We beat it by 127% at a small fraction of the cost.

They closed at two to three times better ratios, but we made seven to eight times more contacts. Sales was a numbers game, and still is.

We made a ton of the old timer outside sales people very mad at us. They first tried to crush us, then control us, then cooperate with us. It was so stressful I would wake up in the mornings with what seemed like little pieces of rock in my mouth; the edges of my own teeth. But much of the problem was me, I needed to grow up and so did my people.

We were dialing by hand but still doing great. Franklin struggled so badly with technology at the time they actually made us dial a 10-digit account code in the phone system after every phone call to track and charge us for any personal calls. It was a policy of the accounting or “sales prevention” department and it drove me nuts. I initially wanted a dialer technology just to store that dang account code under a single button, but I remembered my earlier days at Quota Marketing Centers where we invented one of the very first “power dialer” technologies as we generated leads for Toshiba copy machine dealers all over the country.

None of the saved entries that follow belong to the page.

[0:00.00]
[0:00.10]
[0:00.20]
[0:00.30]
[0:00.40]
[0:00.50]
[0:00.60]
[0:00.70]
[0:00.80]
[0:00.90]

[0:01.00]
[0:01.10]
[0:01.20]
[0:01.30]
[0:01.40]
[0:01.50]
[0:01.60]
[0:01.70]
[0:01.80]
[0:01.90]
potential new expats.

I had all kinds of ideas to leverage inside sales, but no technology, just a big leather book. I would go to lunch with Mike Shelton, the Telecom Director at Franklin and we would brainstorm new ways to save time. Next thing I know, he had left the company with some developers and built many of the very things we had talked about. He sold it for millions of dollars; I never got my dialers.

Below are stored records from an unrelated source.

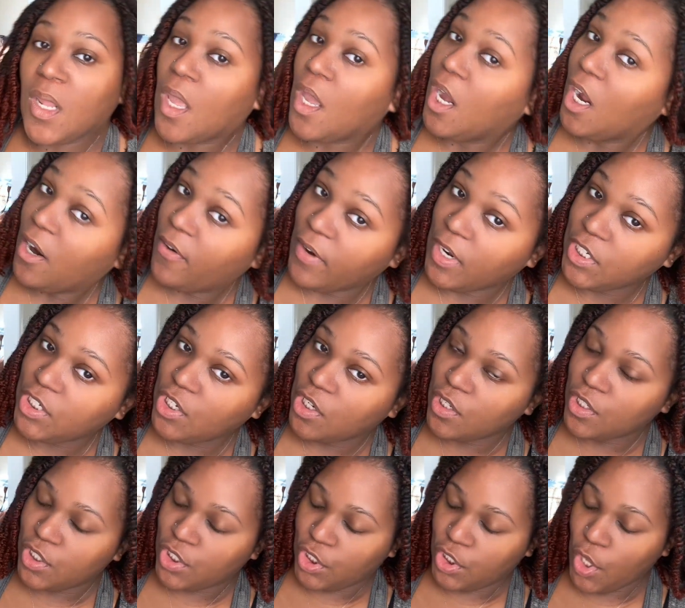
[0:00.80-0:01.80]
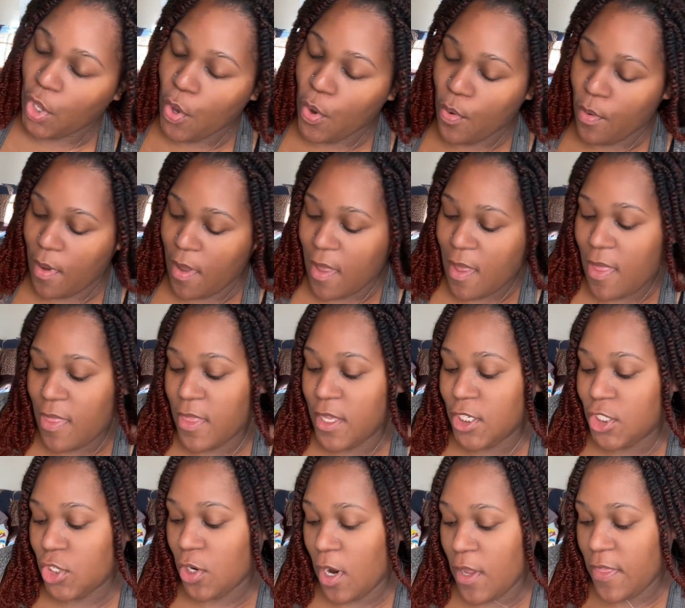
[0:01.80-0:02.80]
All right, y'all. So the
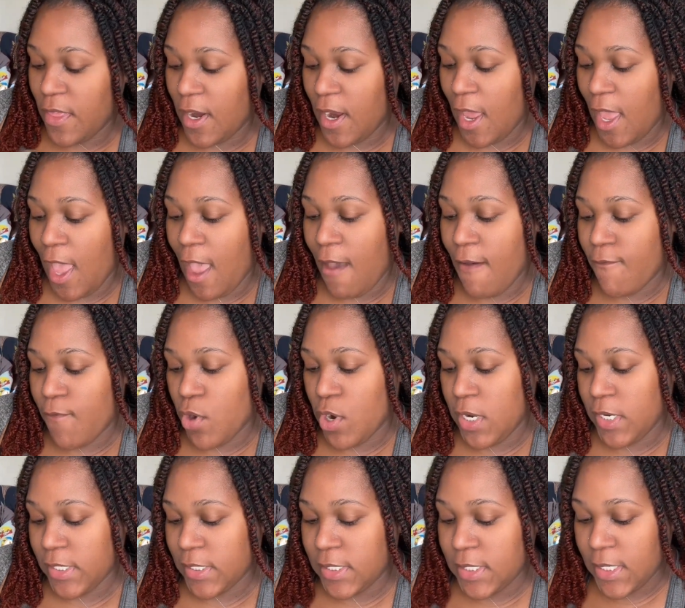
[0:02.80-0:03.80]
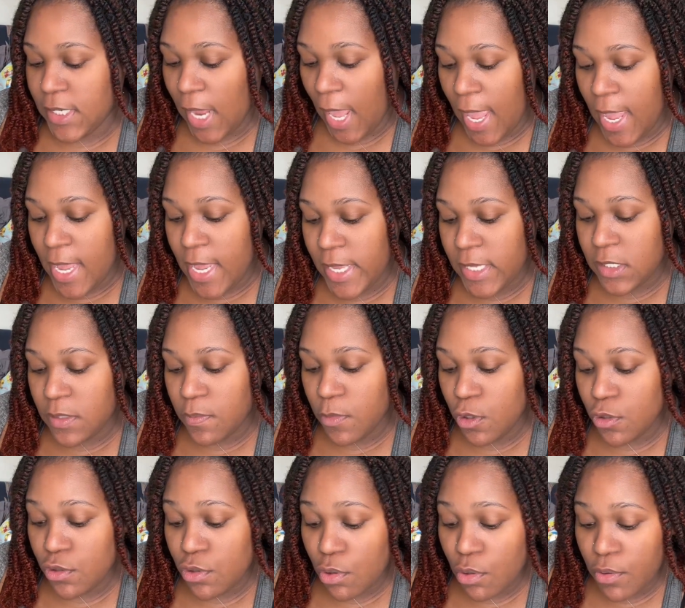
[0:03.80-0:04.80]
chart that I have for us today is
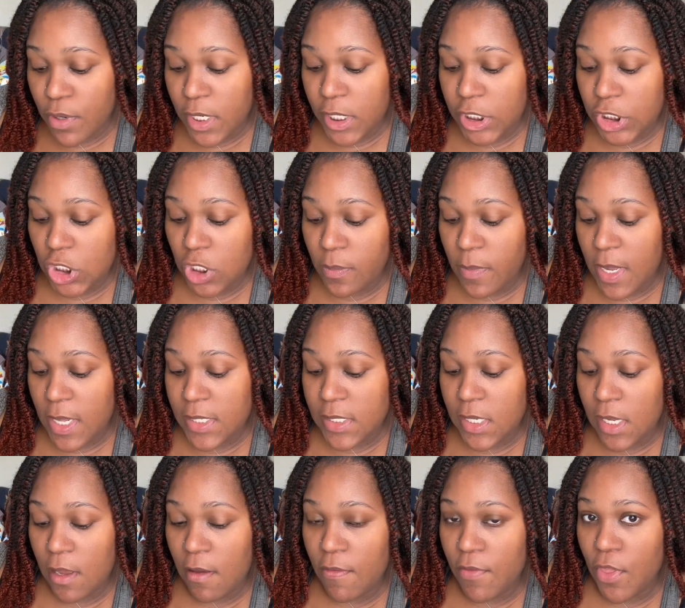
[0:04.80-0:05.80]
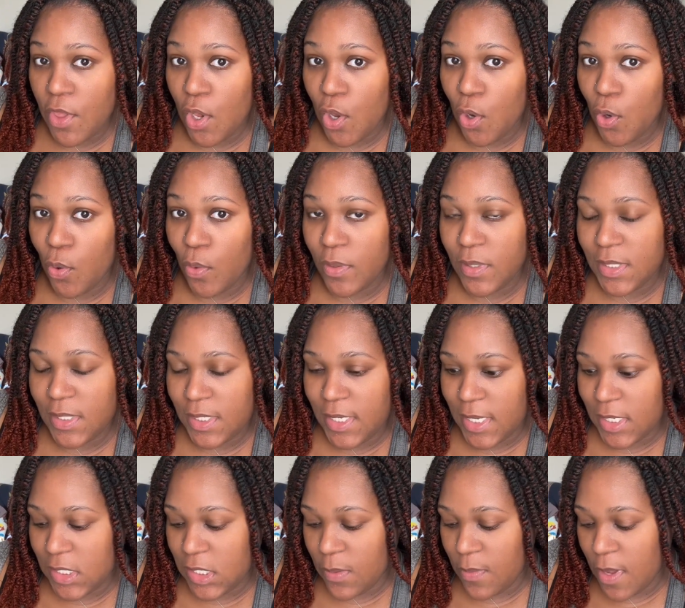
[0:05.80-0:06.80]
musical instruments of the Old
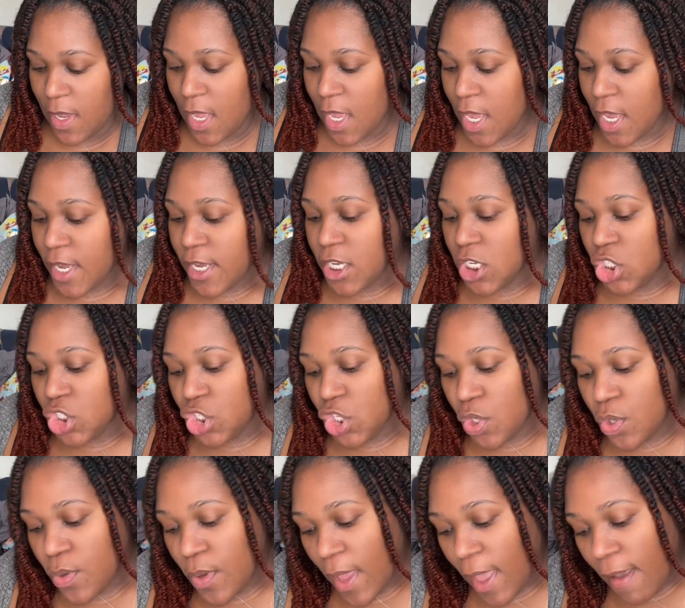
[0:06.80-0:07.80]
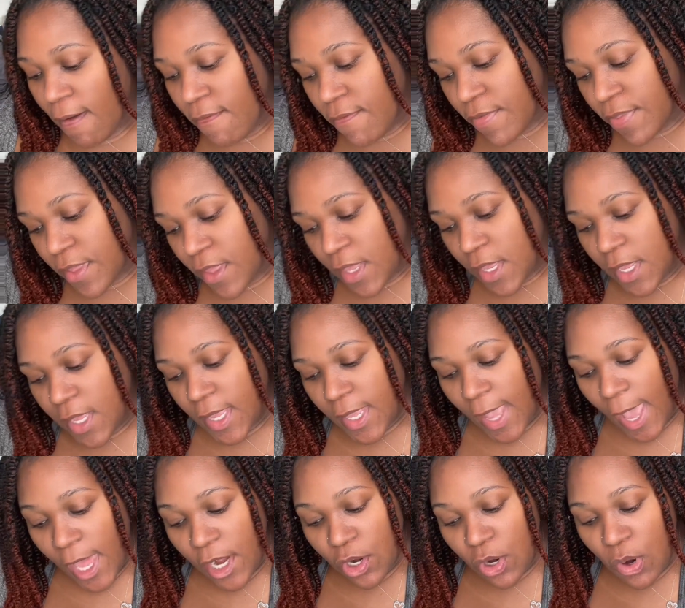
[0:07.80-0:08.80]
Testament. So you have the
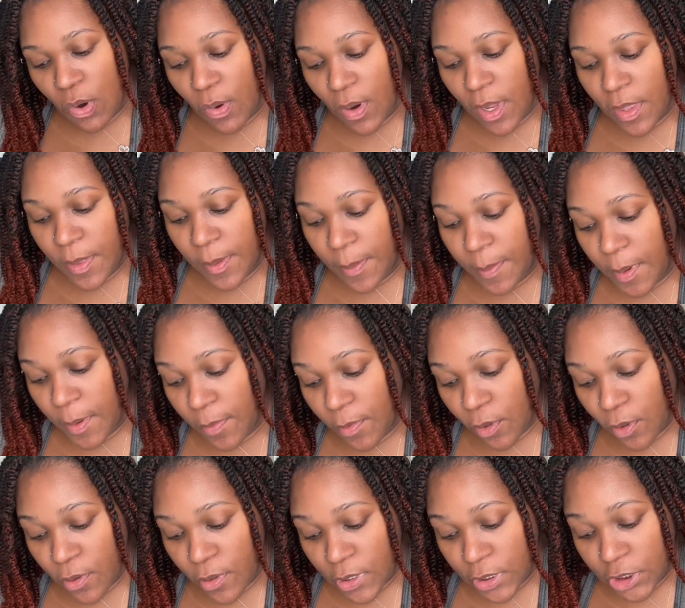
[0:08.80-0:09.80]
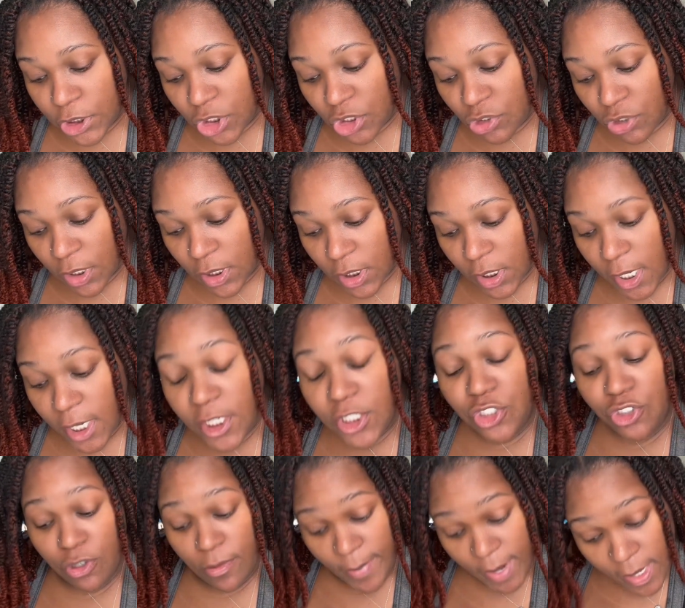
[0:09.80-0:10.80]
category, the biblical
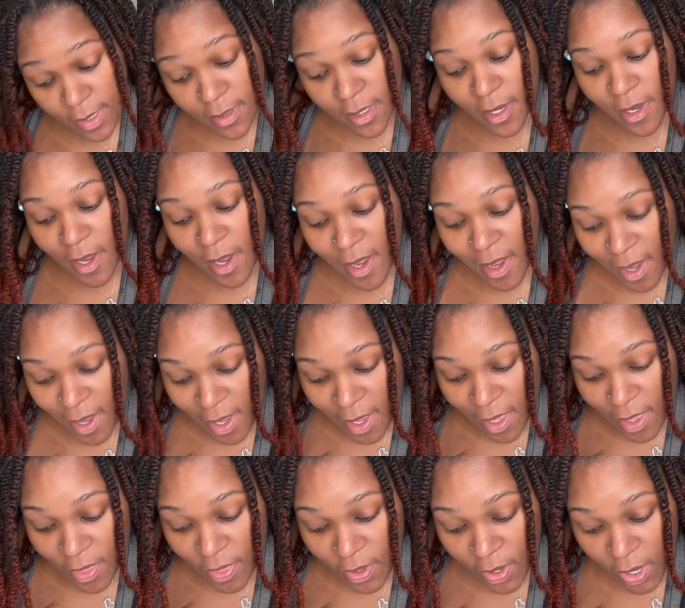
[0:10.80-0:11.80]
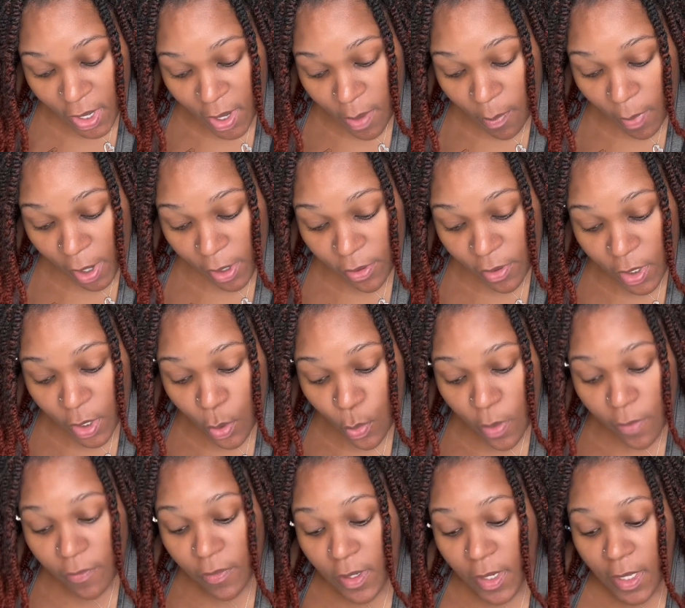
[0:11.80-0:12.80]
instrument, the modern
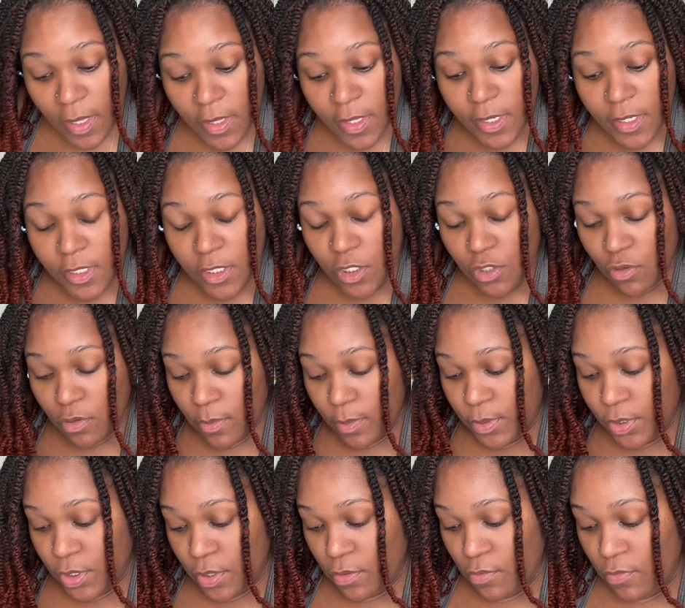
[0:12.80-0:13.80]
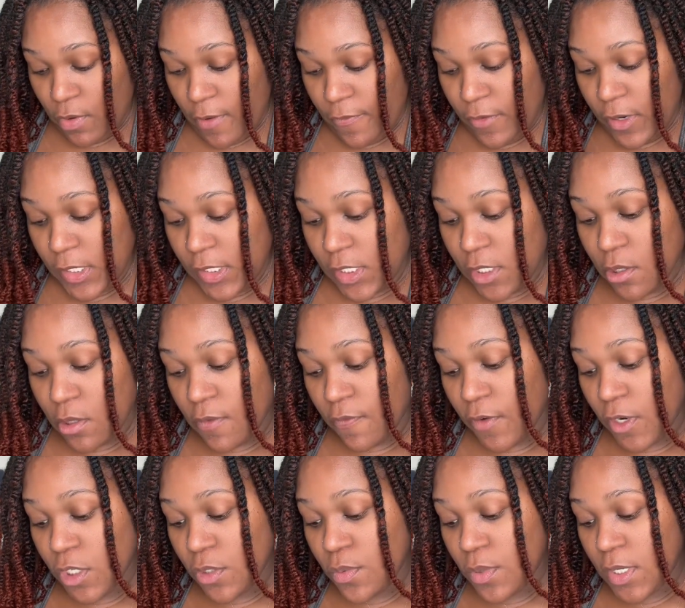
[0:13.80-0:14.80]
equivalent, and then scripture reference. So the
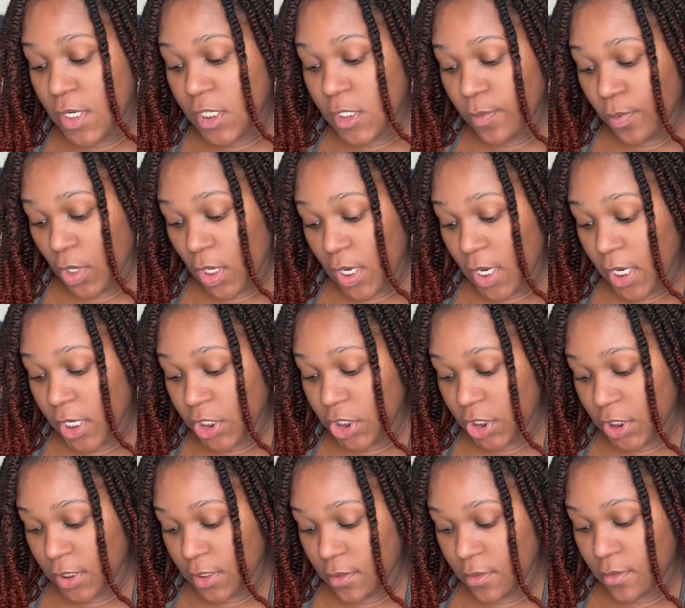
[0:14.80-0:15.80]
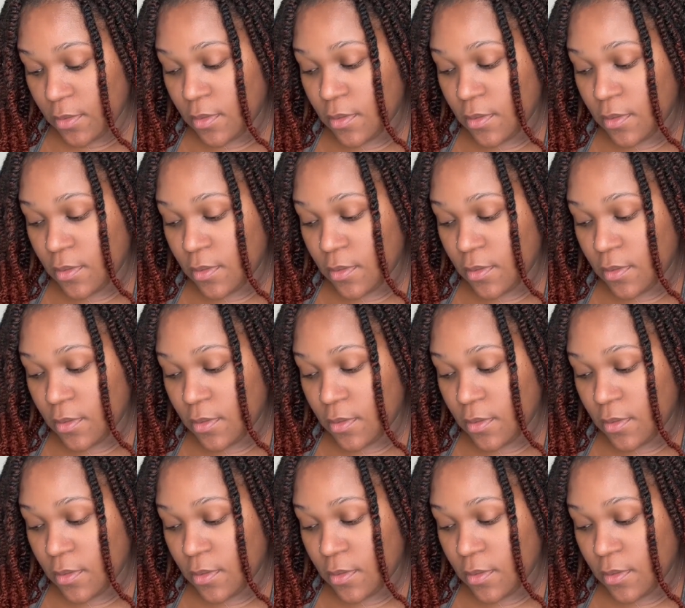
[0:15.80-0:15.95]
first one is percussion.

I left Franklin four years later to the day when we did our Million Dollar Month. I left with my dear friend Paul Jarman, who was one of my first two sales reps at Franklin to start what became a long distance company. After being there about 5 years I went to a meeting one day to buy another company and there was my old telecom guy from Franklin seated across the table. He had already sold his first company and was working on rewriting the same code to be the first call center technology in the cloud. He wanted to launch the first SaaS telephony company.

He did.

We saw the possibilities and a year later we bought his 2nd company and eventually changed the company to what is now inContact, the top inbound SaaS contact center company in the world. But I hated inbound, I loved going outbound; causing sales… not catching them.

Talk about destiny, now we owned the very technology I had sketched on napkins in the Franklin cafeteria. Within weeks I started pulling together the single most powerful inside sales technology ever invented. The problem was we didn’t have a way to handle all of the leads. We tried embedding the dialer technology into Act!, then Goldmine, but it took them right to their knees. I had a consultant helping me and he called me and said I needed to go to Springville, Utah and meet Dave Elkington, who had just finished a massive lead management database in the cloud.

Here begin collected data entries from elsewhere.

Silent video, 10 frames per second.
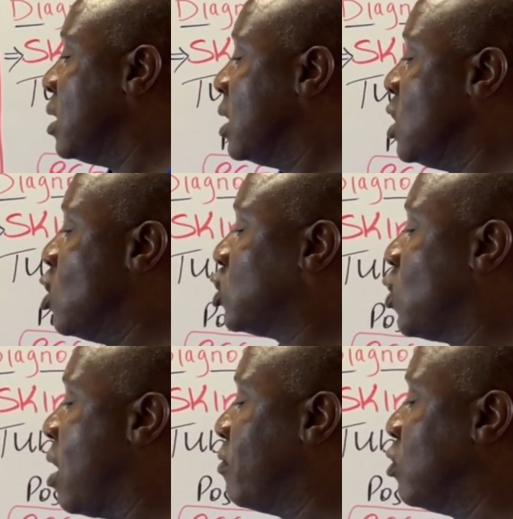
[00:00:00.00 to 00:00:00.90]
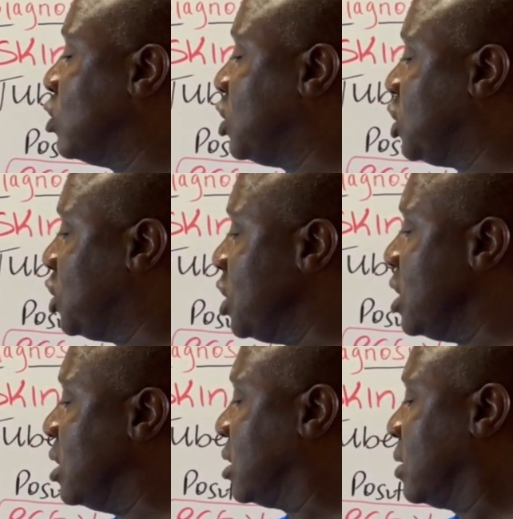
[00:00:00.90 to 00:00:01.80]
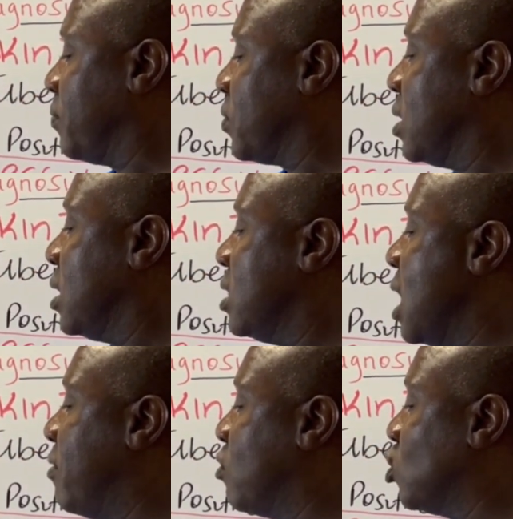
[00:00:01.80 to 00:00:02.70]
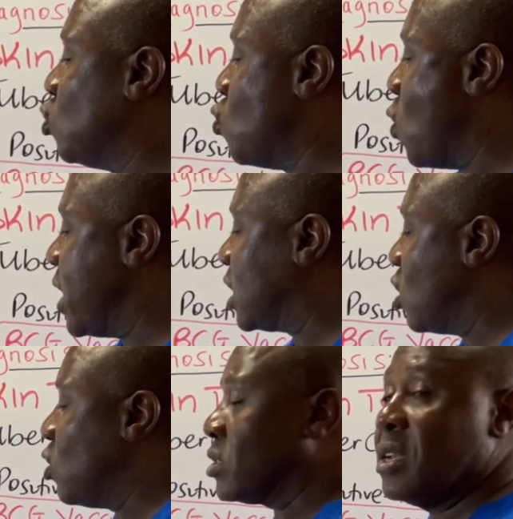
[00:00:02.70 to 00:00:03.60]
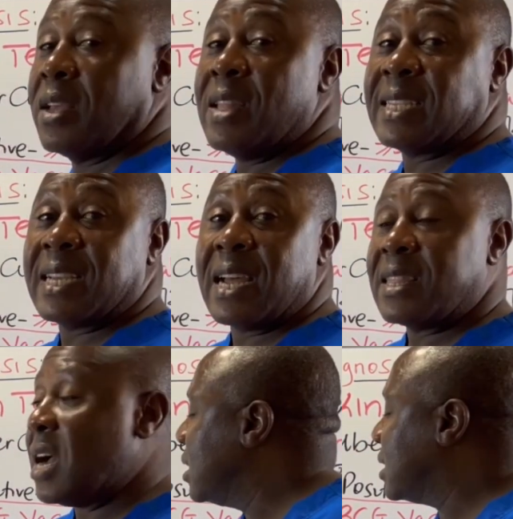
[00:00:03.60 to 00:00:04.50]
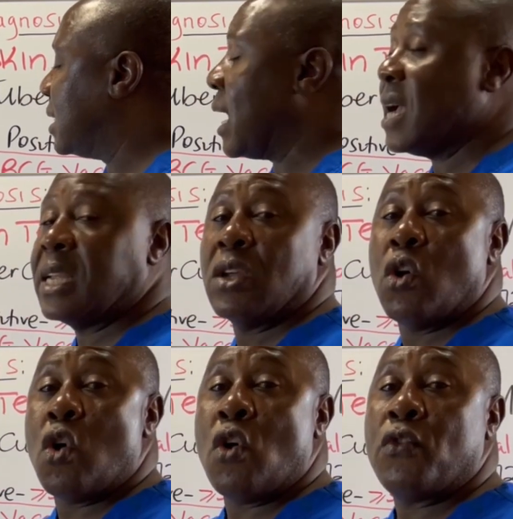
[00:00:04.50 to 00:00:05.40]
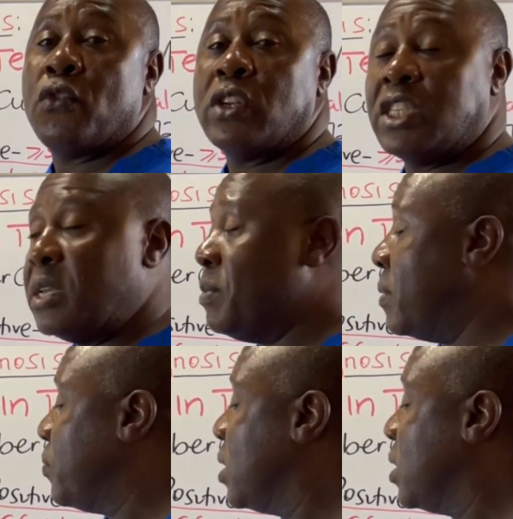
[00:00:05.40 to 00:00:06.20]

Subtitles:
They also have got chills. They have got weight loss. That's another sign of TB.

Dave Elkington and I first went to lunch at Bajios in 2004 when we decided to launch the project that is now InsideSales.com

Dave Elkington and I first went to lunch at Bajios in 2004 when we decided to launch the project that is now InsideSales.com

I called and we went to lunch at Bajios, we had shrimp tacos and horchata.

We soon realized he had the database technology, the drive, the financial expertise, a crushing discipline, and an ability to execute with charisma like nobody I had ever seen before. I had the dialer technology, the strategy, a clear vision for the future of inside sales, and way of buffering to hold it all together.

We soon decided to build the world’s first customer database with built-in dialer tools in the cloud (though the phrase ‘cloud’ hadn’t been used yet.) The database had the qualitative data, the call center tools had the quantitative tools and we had a feeling that the two together would open up a whole new world by letting us see things in a new light… the light of data.

Dave and I both knew this synergy of predictive analytics, big data, and artificial intelligence would change sales and marketing forever.